Tedeschi was forced to lay off workers:
“When I had to fire those people, I cried,” he said, sitting in his small office under a picture of Mother Teresa as his wife, Annarita Neroni, and his son, Lorenzo, looked on. Mr. Tedeschi said several members of a local trade group took their own lives last year when they could no longer maintain their business. 
“This is a moment where if you stay alone in this situation,” he said, “you will wind up by shooting yourself.” 
Mr. Tedeschi’s wife said the family stopped drawing salaries more than a year ago to make payroll for the remaining workers. Disillusioned with the economy’s rapid erosion under Mr. Monti, the family voted for the anti-establishment Five Star movement, led by the comedian turned activist Beppe Grillo, in the February elections, even though they knew it might lead to chaos. 

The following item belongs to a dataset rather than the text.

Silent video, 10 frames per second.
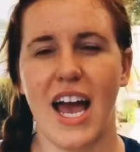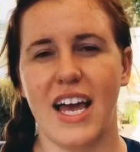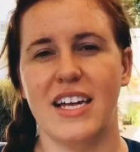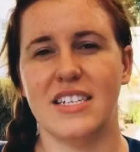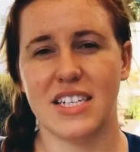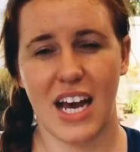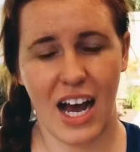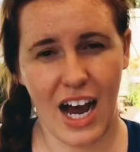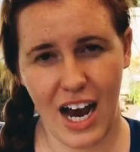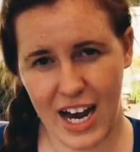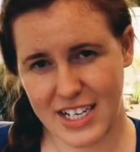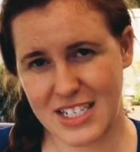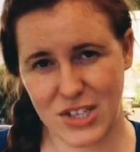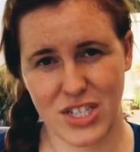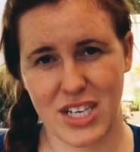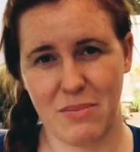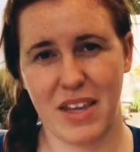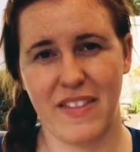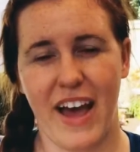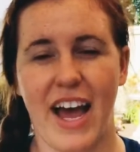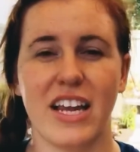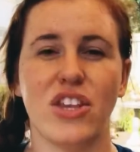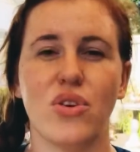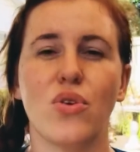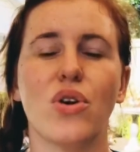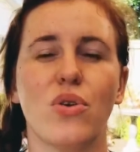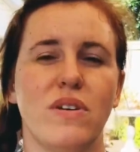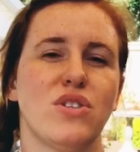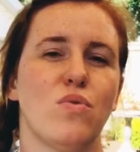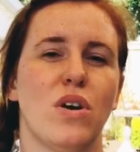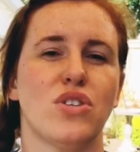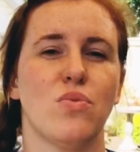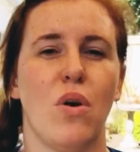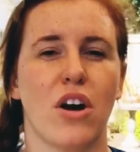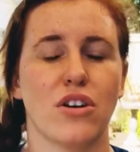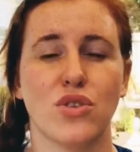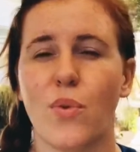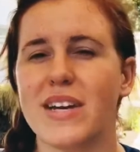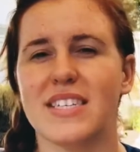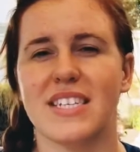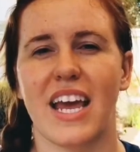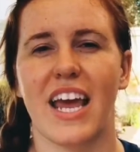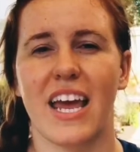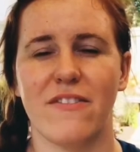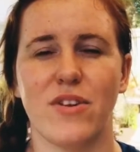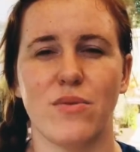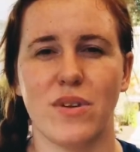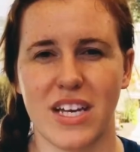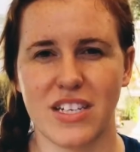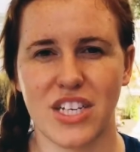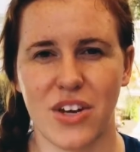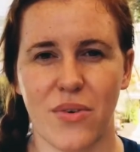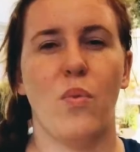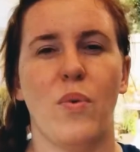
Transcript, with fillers: And I seriously mean that. You're going to want to water twice a day if you need to.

“It’s a form of protest,” Lorenzo Tedeschi said, adding that he had been drawn by Mr. Grillo’s plan to cut billions of euros in corruption and wasteful spending. “We need to start from scratch in this country, and he gives us hope that there is a chance to make things equal.”
It's been a great story so far. Alderman has marshaled the facts and woven them in a compelling way with the real-life story of the Tedeschi family business. But with the mention of Grillo she can't contain herself. Responding to Lorenzo Tedeschi's sentiment that a vote for the Five Star Movement is a vote for a chance at equality, Alderman replies,
That may be tough, given that the discord Mr. Grillo created is likely to delay a recovery. Few people believe that official forecasts of a return to mild growth this year will materialize.
As if Grillo created the discord; as if things were proceeding smoothly until he arrived on the scene; and now, well, there goes the recovery that the heroic Monti steadfastly engineered. Why can't people accept destitution and marginalization if, as European Union president Jose Manuel Barroso asserts in a letter to EU leaders, "Steadfast implementation of reforms is beginning to deliver results in terms of current accounts and regaining competitiveness." Can't they see that a sense of self-worth and a modicum of personal security are tangential to the great god Competitiveness?